- Publisher: IDW Publishing
- Publication date: September – December 2013

Creative team
- Writer: Al Ewing
- Artist: John McCrea
- Colorist: Jay Fotos

= Mars Attacks Judge Dredd =

2013 comic book miniseries

Mars Attacks Judge Dredd is a four-issue intercompany crossover between Judge Dredd and Mars Attacks!; IDW Publishing had the license to make original North American comics of both properties. Al Ewing was a regular on 2000 AD at the time and McCrea was IDW's main artist on Mars Attacks!.

While all previous Judge Dredd crossovers have been in continuity with 2000 ADs Dredd strip, Al Ewing has stated that Mars Attacks Judge Dredd takes place in IDW's Dredd continuity: "I tend to think of it as 'Ultimate Dredd,' which means that I can reach into the toybox and pull out elements that have been used in "2000 AD" and use them a little differently." This meant he could write a younger, "meaner" Dredd than he did in 2000 AD. At this point in time, the Manta Tank is still a classified prototype, East-Meg One is still intact, and Dredd and Anderson have worked together.

==Production==
IDW had run a series of Mars Attacks! variant covers on their titles to promote a January 2013 crossover, one of which was their Judge Dredd ongoing: one of the Martians being menaced by Dredd, drawn by Greg Staples. Fans were excited by the image and both IDW and Rebellion Publishing also enjoyed it, leading to discussions about doing a real crossover; 2000 AD editor Matt Smith publicly said that a crossover would be "great fun" in January 2013. The companies quickly came to an agreement and the comic was announced in April 2013. Al Ewing was asked to write it as IDW's editors enjoyed his Zaucer of Zilk comic.

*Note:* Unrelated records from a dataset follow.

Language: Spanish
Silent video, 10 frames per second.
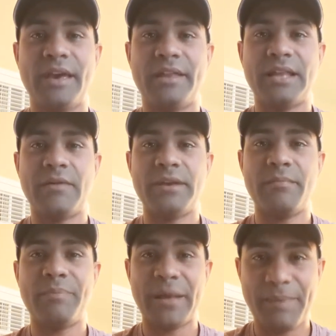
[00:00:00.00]
está
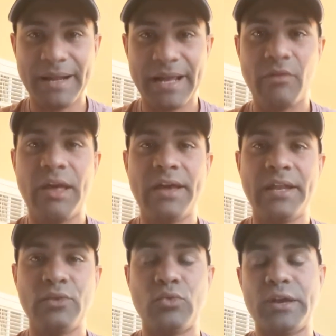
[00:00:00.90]
bien preparado en la
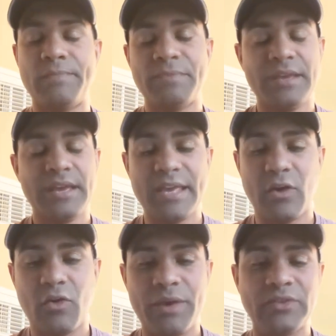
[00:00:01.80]
escritura y
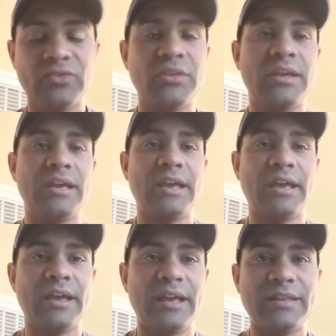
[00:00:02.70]
a comienzos de,
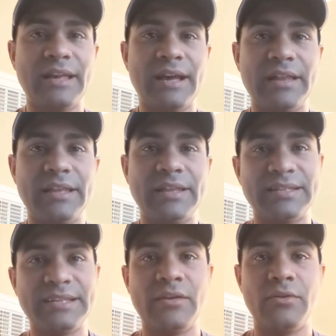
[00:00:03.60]
eh, este, de
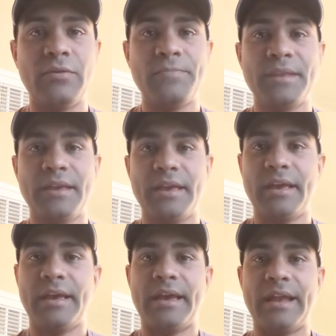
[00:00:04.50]
este, siglo
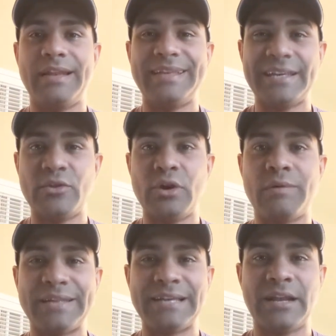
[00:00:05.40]
eh, él decidió
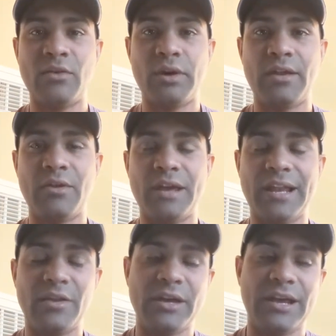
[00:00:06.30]
abrazar lo que
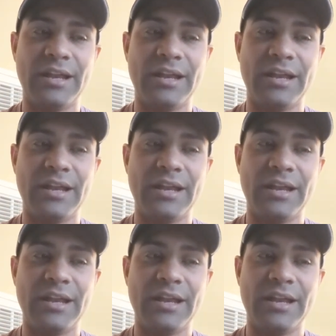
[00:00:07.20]
él,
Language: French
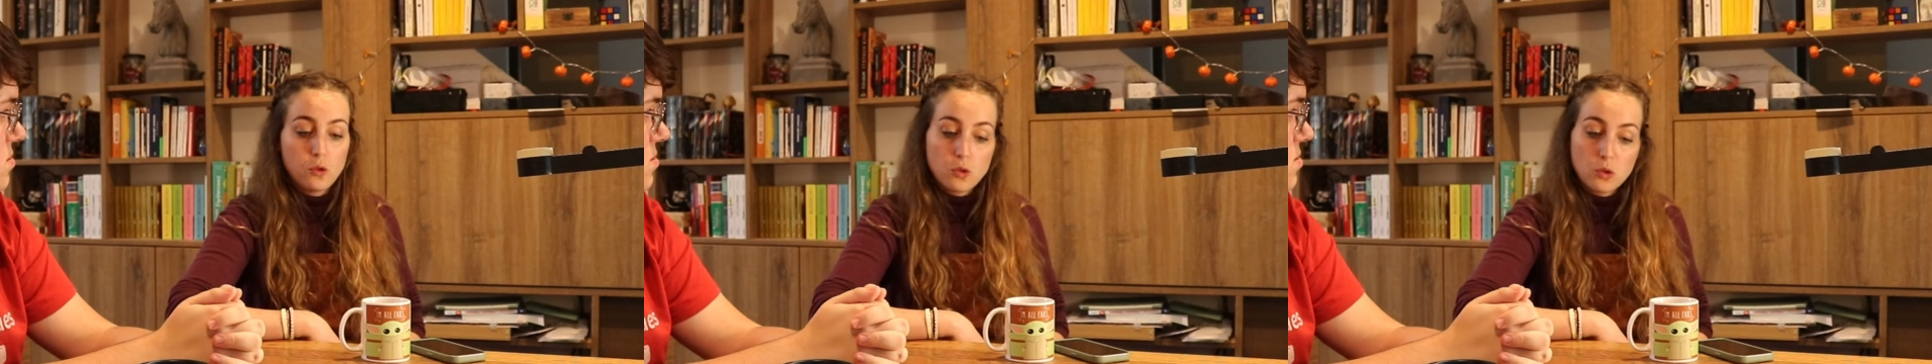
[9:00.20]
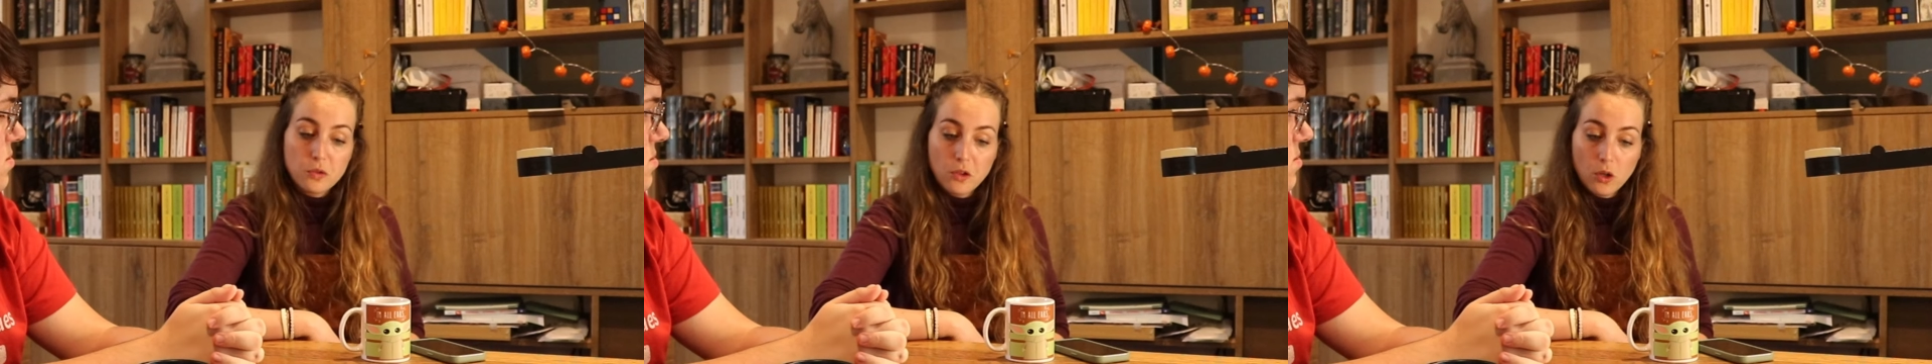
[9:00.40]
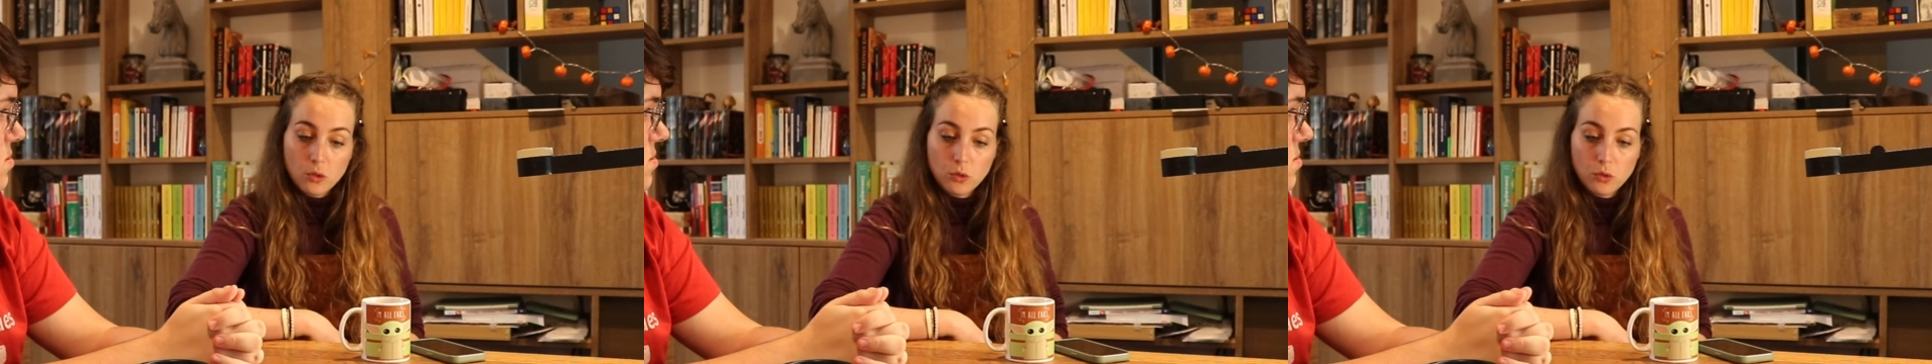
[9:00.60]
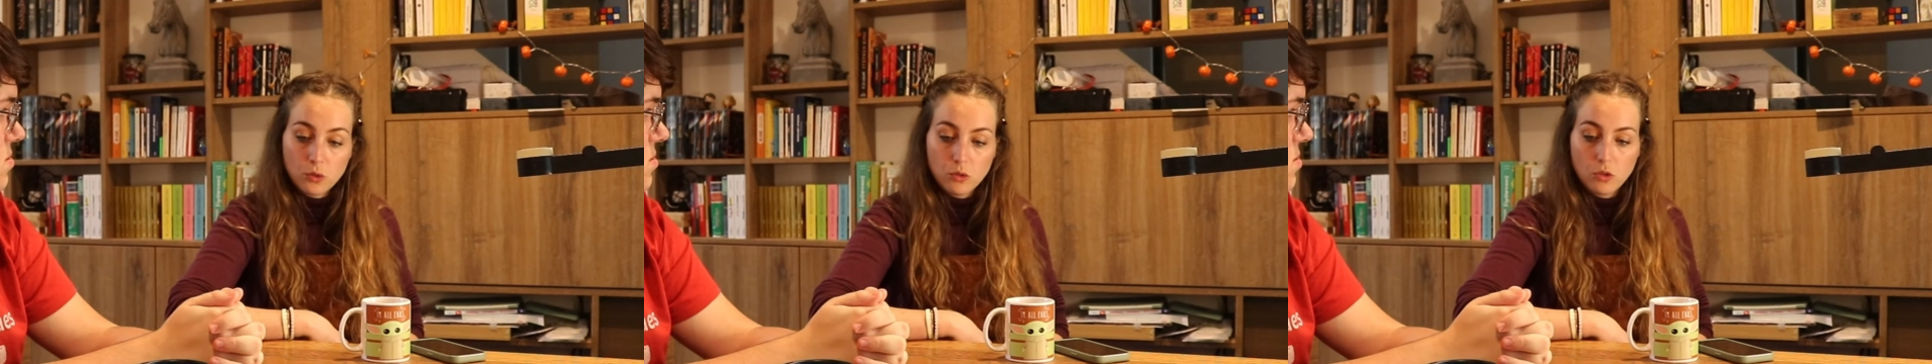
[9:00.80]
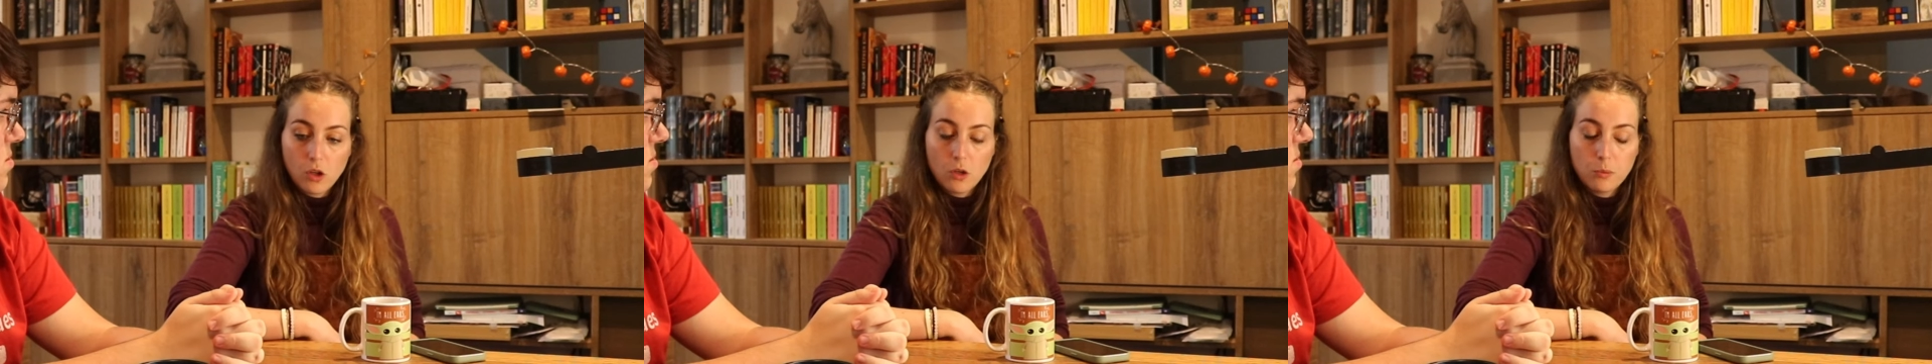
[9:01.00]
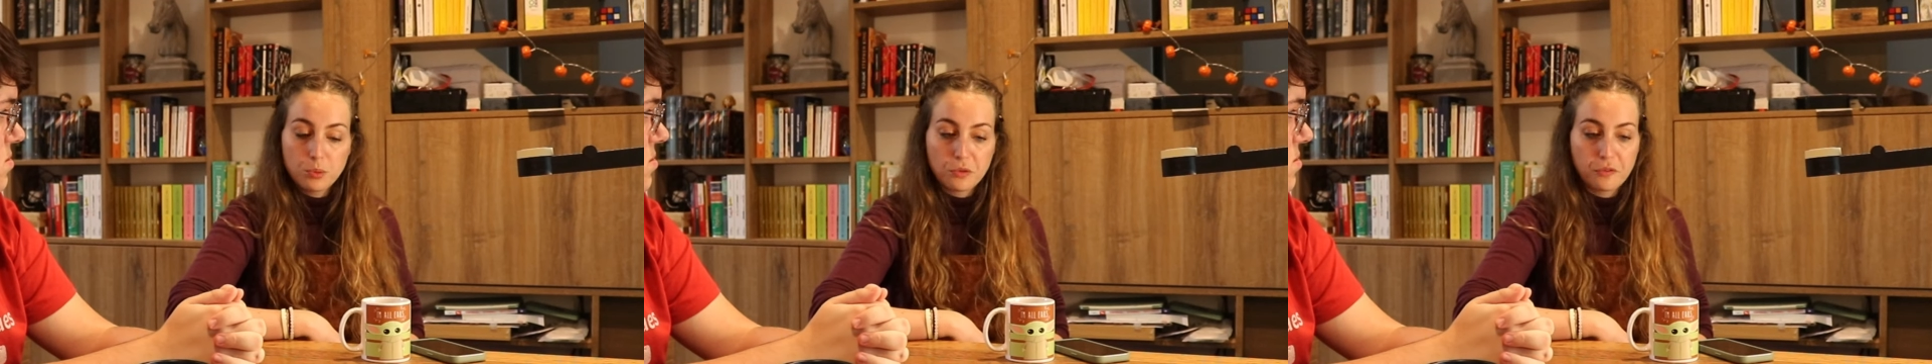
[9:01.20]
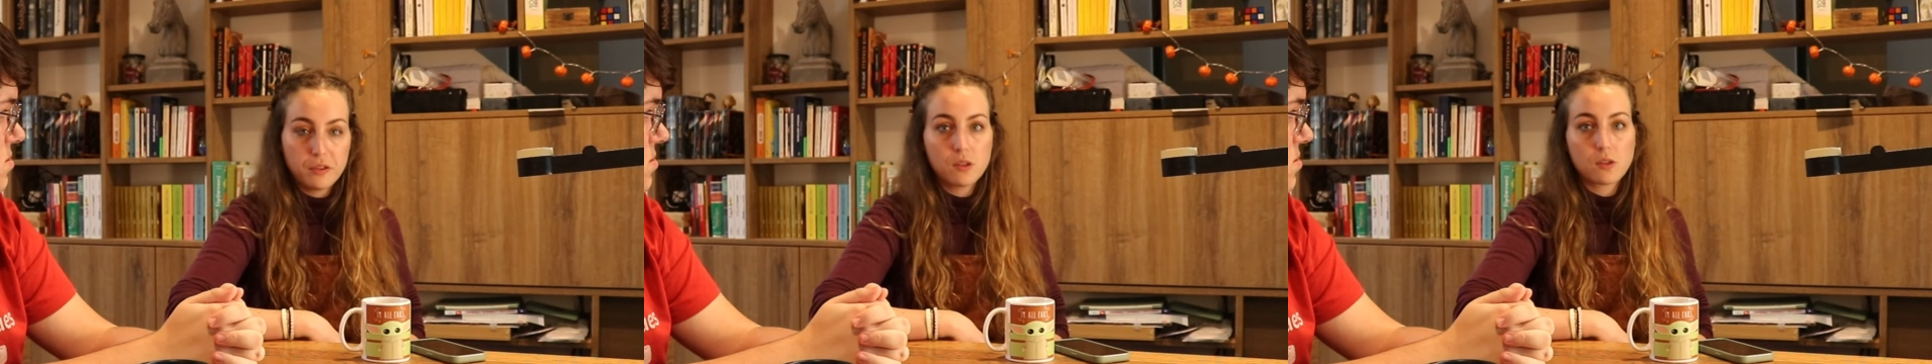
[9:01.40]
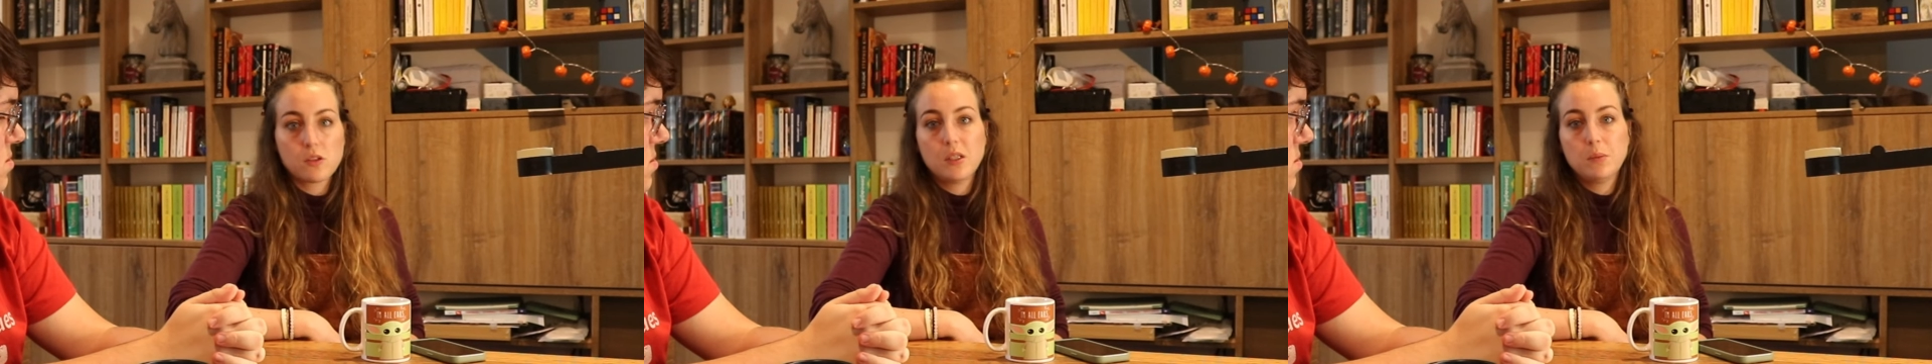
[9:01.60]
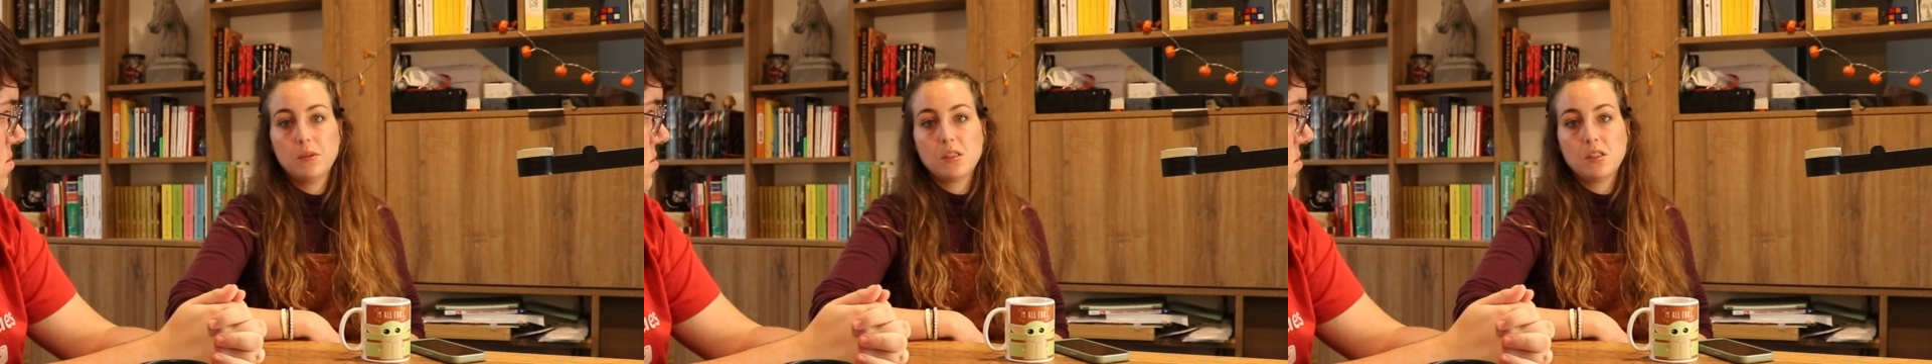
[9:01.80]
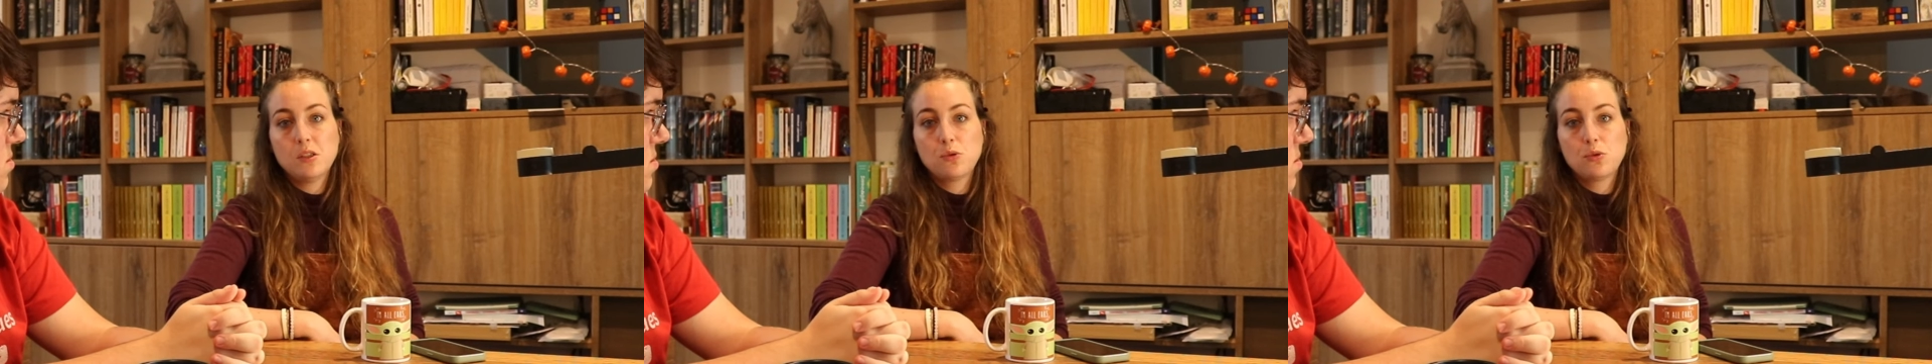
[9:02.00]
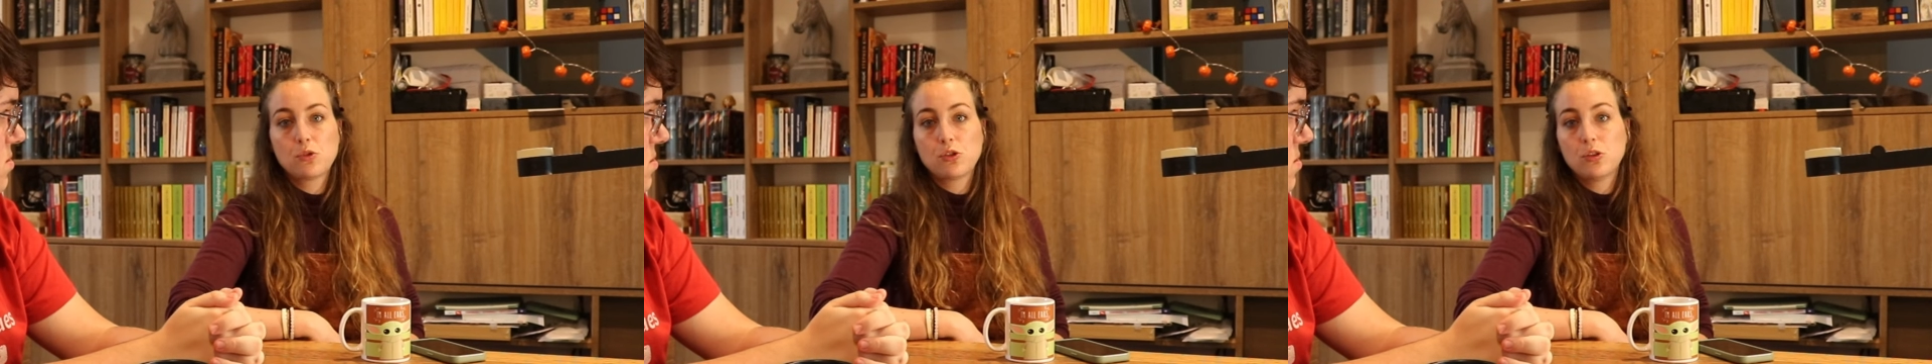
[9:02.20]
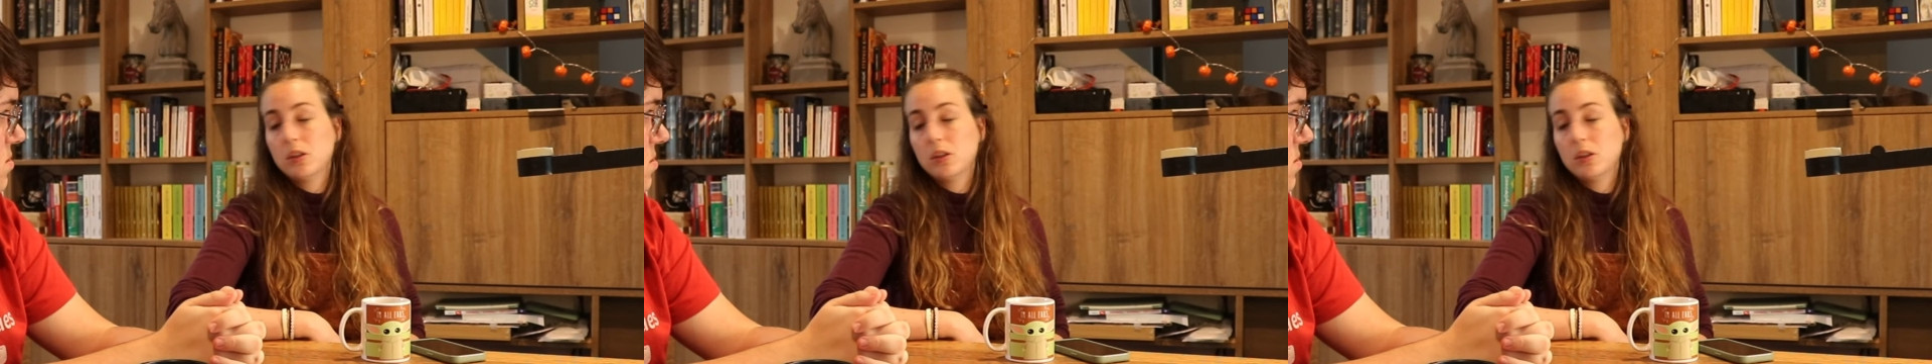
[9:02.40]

Sauf qu'entre temps, pour financer mes études,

IDW's Mars Attacks! comic inserted pictures of (fake) Mars Attacks! trading cards into the strip, emphasising a particular plot twist or Martian attack. The same thing is done in this miniseries, but the cards are instead Judge Pal cards – the kid-friendly mascot used by the Judges to get children to inform on their parents – and used for exposition and world-building; for example, a "Rumble In The Pit!" card appears during a Sector 301 riot, saying the Judges' response to the riot is "putting the lie to scurrilous rumours of massive judicial corruption in Sector 301 – aka 'The Pit'! DON'T LISTEN – IT'S SEDITION! Dial P-A-L and report criminal propaganda to Judge Pal for a possible cash reward!"